— Тогда звоните… — она назвала номер. — Там вам скажут конкретнее.
Я набрала названный номер, не понимая, куда меня переадресовала отзывчивая девушка со справочной службы.
— Ургентная, — сказали в трубке, в тоне короткого ответа уже слышался вопрос, мол, что надо.
Я снова объясняла о зубной боли, просила помочь, жаловалась. А мне равнодушно отвечали:
— В городе нет дежурной стоматологии. Понимаете, ни скорой, ни дежурной, ни платной — никакой нет!
— Что же мне делать? В поликлинике не обслужили, скорой — нет, дежурной — нет. Мне еще двое суток добираться домой. Я не выдержу столько дней! — трубку положили, не дослушав меня.
Крутился телефонный диск — мне нужна была помощь, и я искала ее. Главной потребностью стало что-то предпринимать, все время что-то делать. В голове, перемежаясь с болью, продолжался бред, и я ловила обрывки воспоминаний о вчерашних огорчениях. Они мне казались надуманной интеллигентской хандрой, не стоящей внимания. Одна крайность сменила другую.

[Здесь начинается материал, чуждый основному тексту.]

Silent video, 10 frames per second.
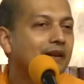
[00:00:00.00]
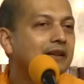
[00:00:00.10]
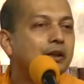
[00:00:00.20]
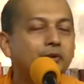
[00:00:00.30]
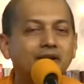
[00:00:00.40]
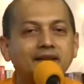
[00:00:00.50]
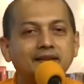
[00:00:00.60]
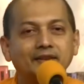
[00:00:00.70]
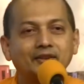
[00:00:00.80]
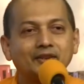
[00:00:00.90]
It goes
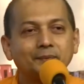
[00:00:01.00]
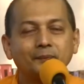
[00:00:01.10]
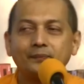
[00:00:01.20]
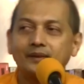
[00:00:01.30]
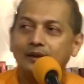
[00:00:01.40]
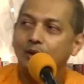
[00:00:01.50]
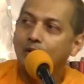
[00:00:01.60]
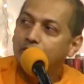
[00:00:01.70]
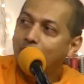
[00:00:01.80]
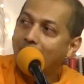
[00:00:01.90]
like this.
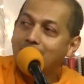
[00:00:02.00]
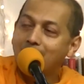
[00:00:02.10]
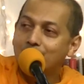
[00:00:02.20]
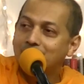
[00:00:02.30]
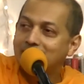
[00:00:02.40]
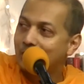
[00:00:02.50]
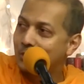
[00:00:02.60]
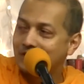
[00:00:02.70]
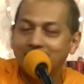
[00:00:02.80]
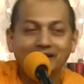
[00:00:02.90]
Far out in the
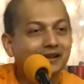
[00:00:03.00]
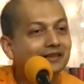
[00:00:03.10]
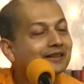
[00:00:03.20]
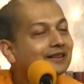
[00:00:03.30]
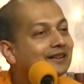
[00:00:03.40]
ocean there,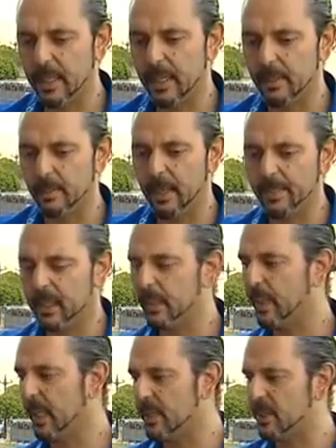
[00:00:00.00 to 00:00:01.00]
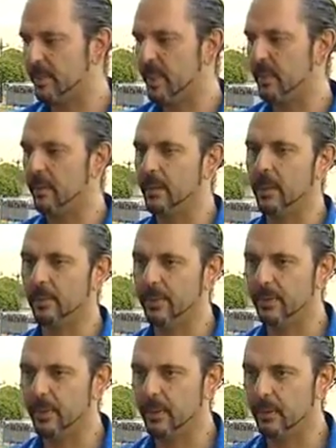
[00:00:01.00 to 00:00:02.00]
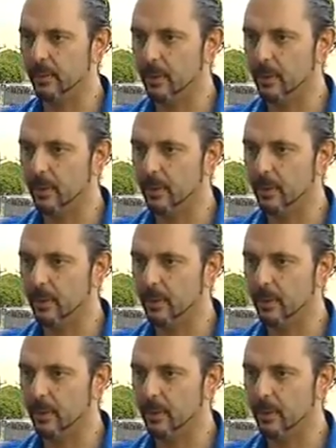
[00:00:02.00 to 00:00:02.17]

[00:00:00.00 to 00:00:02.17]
and by Bilderberg I just mean the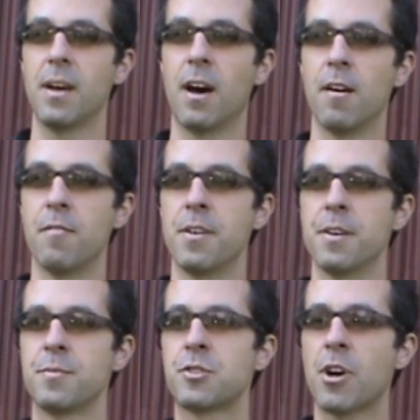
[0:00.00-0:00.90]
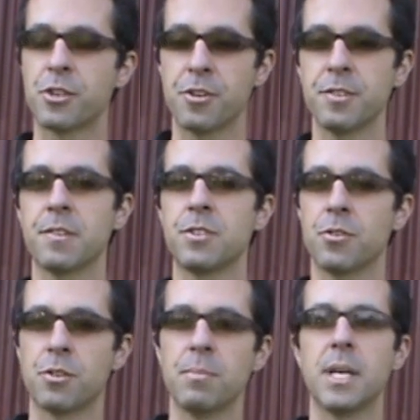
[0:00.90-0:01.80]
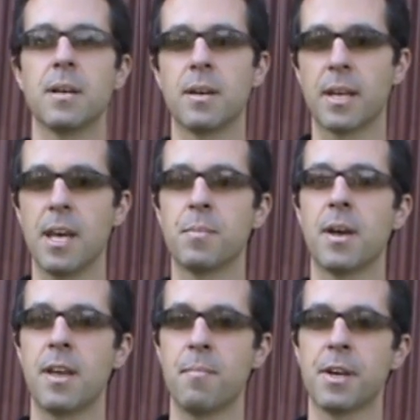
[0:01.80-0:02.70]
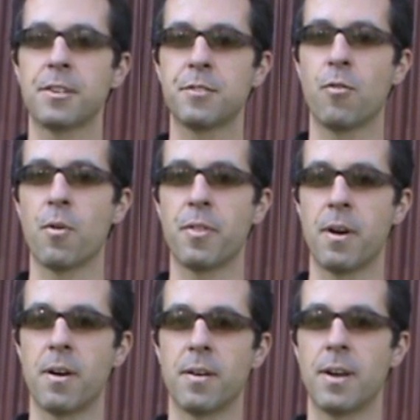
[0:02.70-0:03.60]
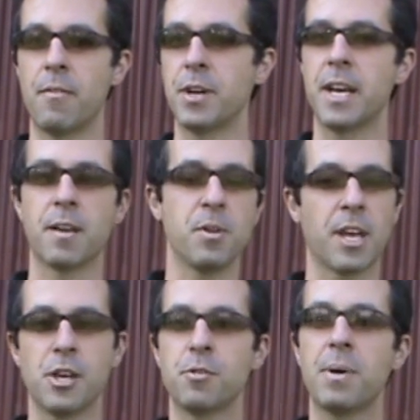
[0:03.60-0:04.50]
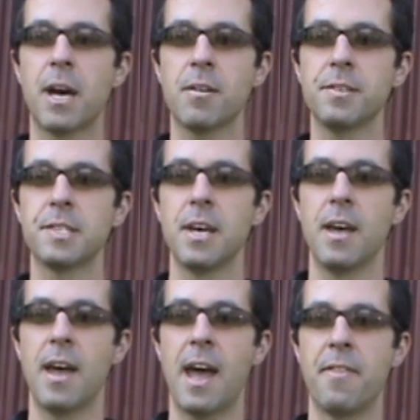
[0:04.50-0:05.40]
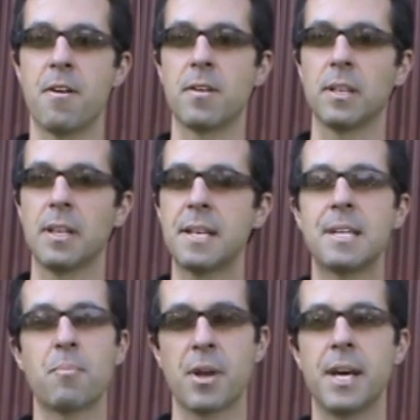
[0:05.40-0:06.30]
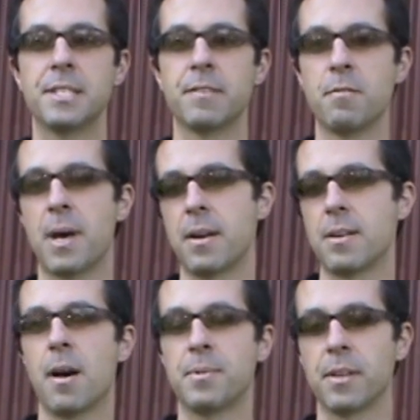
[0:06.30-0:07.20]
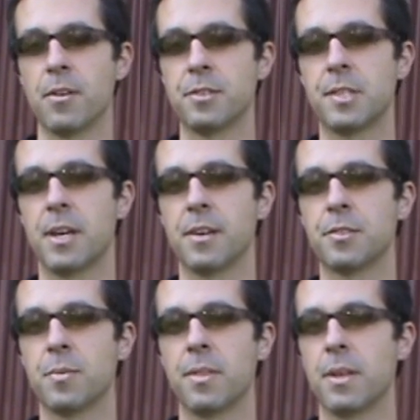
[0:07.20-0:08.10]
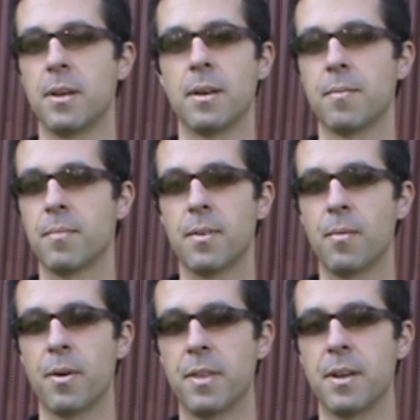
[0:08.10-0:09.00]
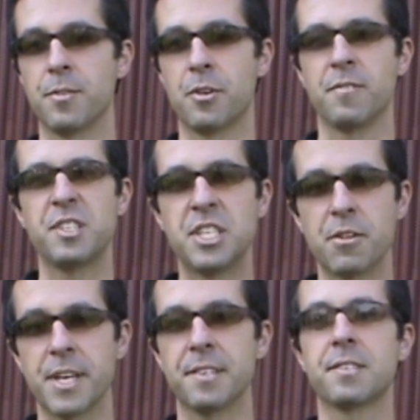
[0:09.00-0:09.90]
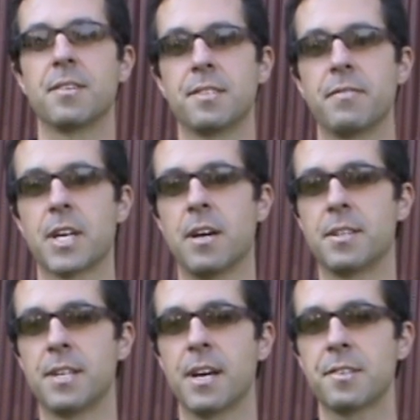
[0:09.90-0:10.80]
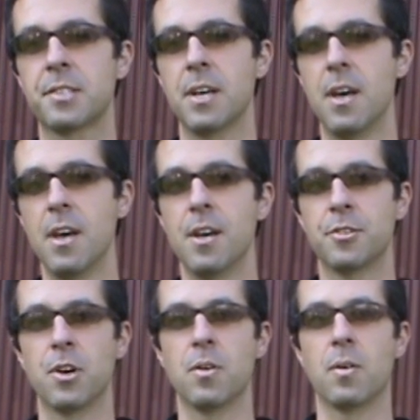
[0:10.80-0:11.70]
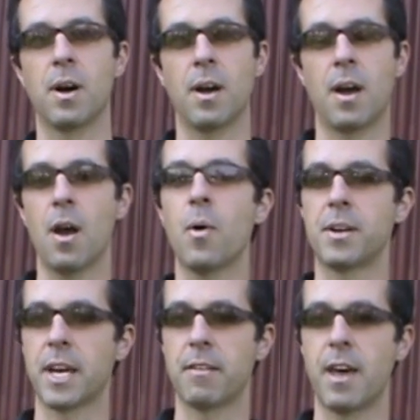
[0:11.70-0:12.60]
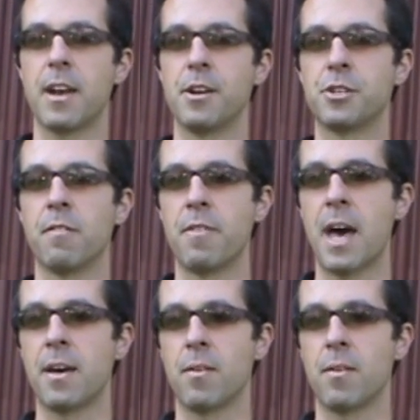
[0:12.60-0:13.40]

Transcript: of the structures of social media and game dynamics for their everyday communication patterns, and they're less apprehensive about adopting those things within a sort of serious civic context. So I want to take advantage of that,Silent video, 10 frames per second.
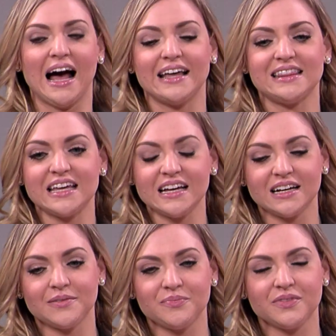I think
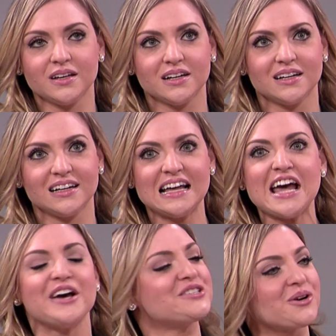
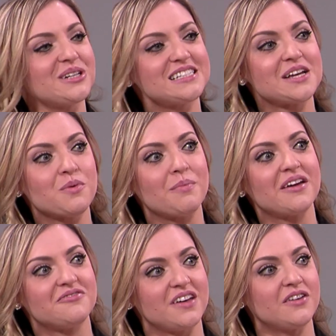it's hard to say what my
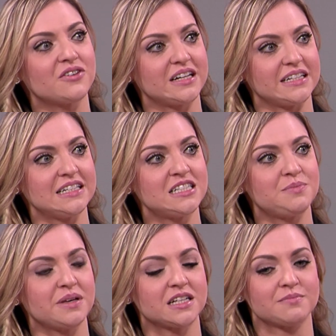favorite is
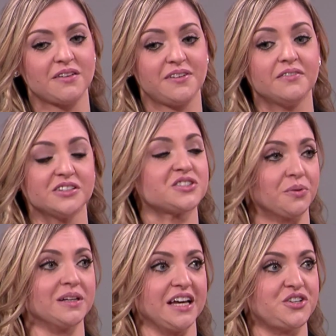because my favorite is the
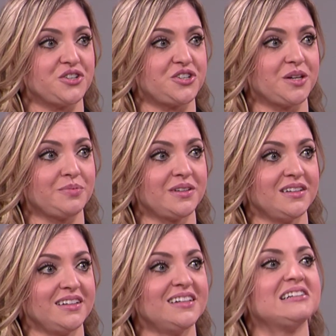relationship.
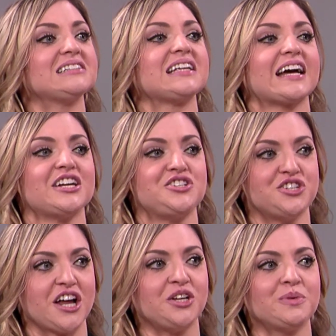Like, I
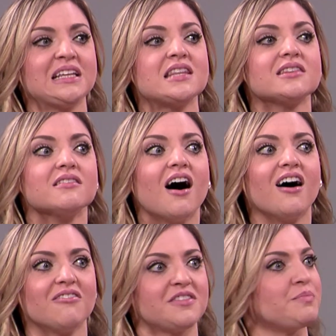genuinely
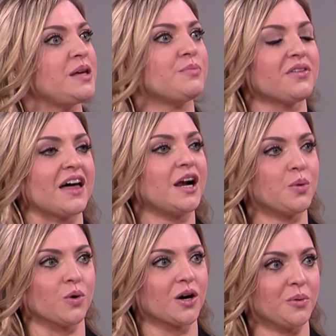love the people that I
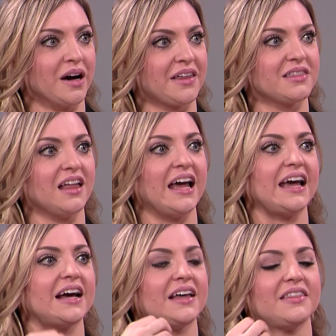work with.
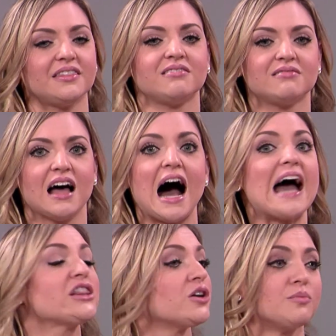Like,
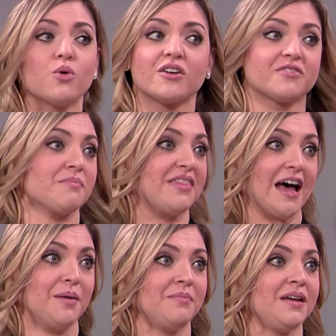I learn more from
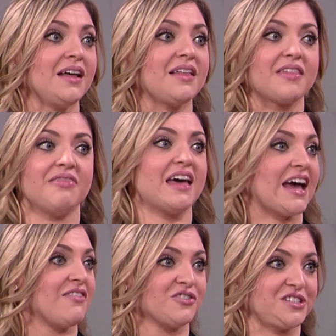them than they
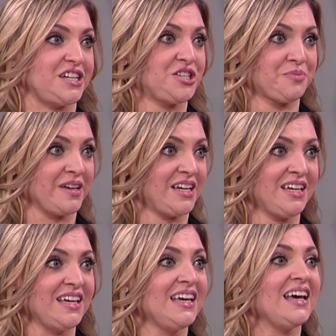ever teach
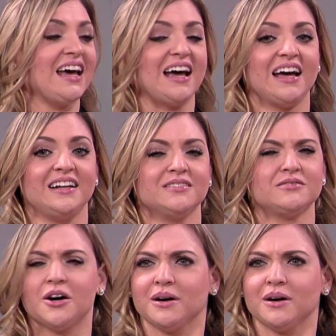me. And no,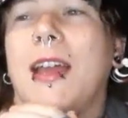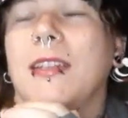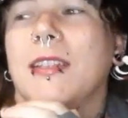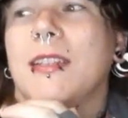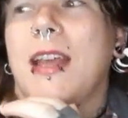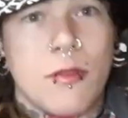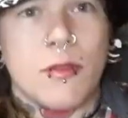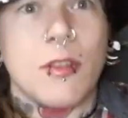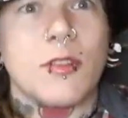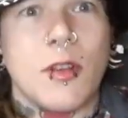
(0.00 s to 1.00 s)
and
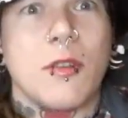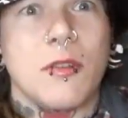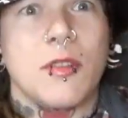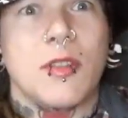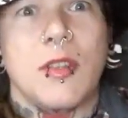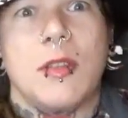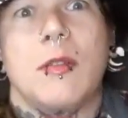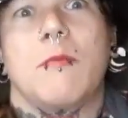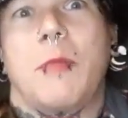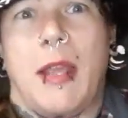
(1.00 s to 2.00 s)
the struggles
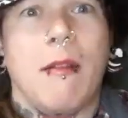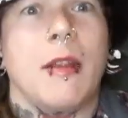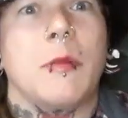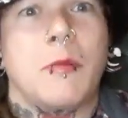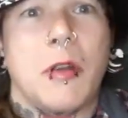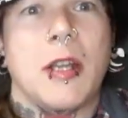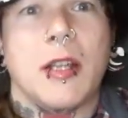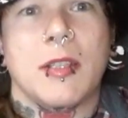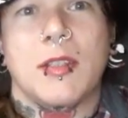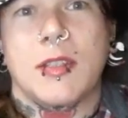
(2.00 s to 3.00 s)
that period
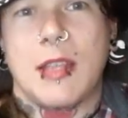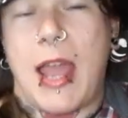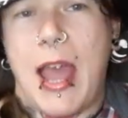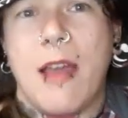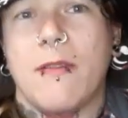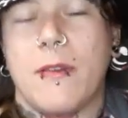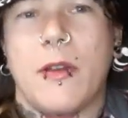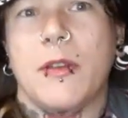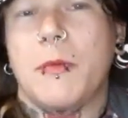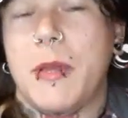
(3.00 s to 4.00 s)
products have
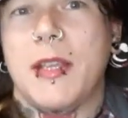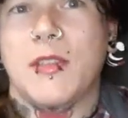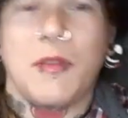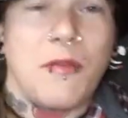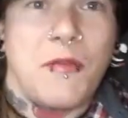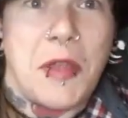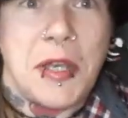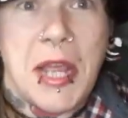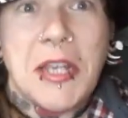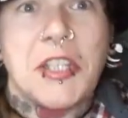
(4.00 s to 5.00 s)
on a person
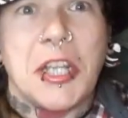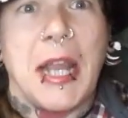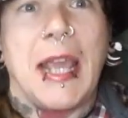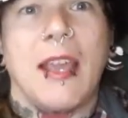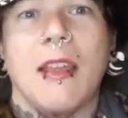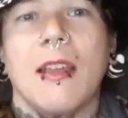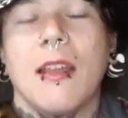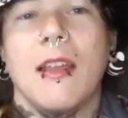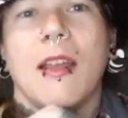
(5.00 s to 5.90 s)
financially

За окном шел дождь, крупные капли гулко стучали о подоконник и с хлюпающим звуком разбрызгивались. Крутился диск, я убеждала глухую ночь помочь мне.
Вдруг, в который раз набрав «09», услышала свежий доброжелательный голос:
— Позвоните… — и снова мне продиктовали какой-то номер, который я торопливо записала. — Это дежурная травматология, — неожиданно продолжил голос, — там есть отделение черепно-мозговых травм. Попросите дежурного врача, может, он вам не откажет и поможет.
Господи, неужели ты есть!
— Спасибо! — закричала и откровенно заплакала я от растроганности.
— Женщина, подождите, не отключайтесь! — остановила меня девушка. — Послушайте, эта больница находится далеко за городом, а сейчас уже час ночи, и туда добраться можно только на такси. От вашей гостиницы езды минут сорок будет. Так вы не бойтесь, если вам покажется, что таксист везет не туда. Поняли?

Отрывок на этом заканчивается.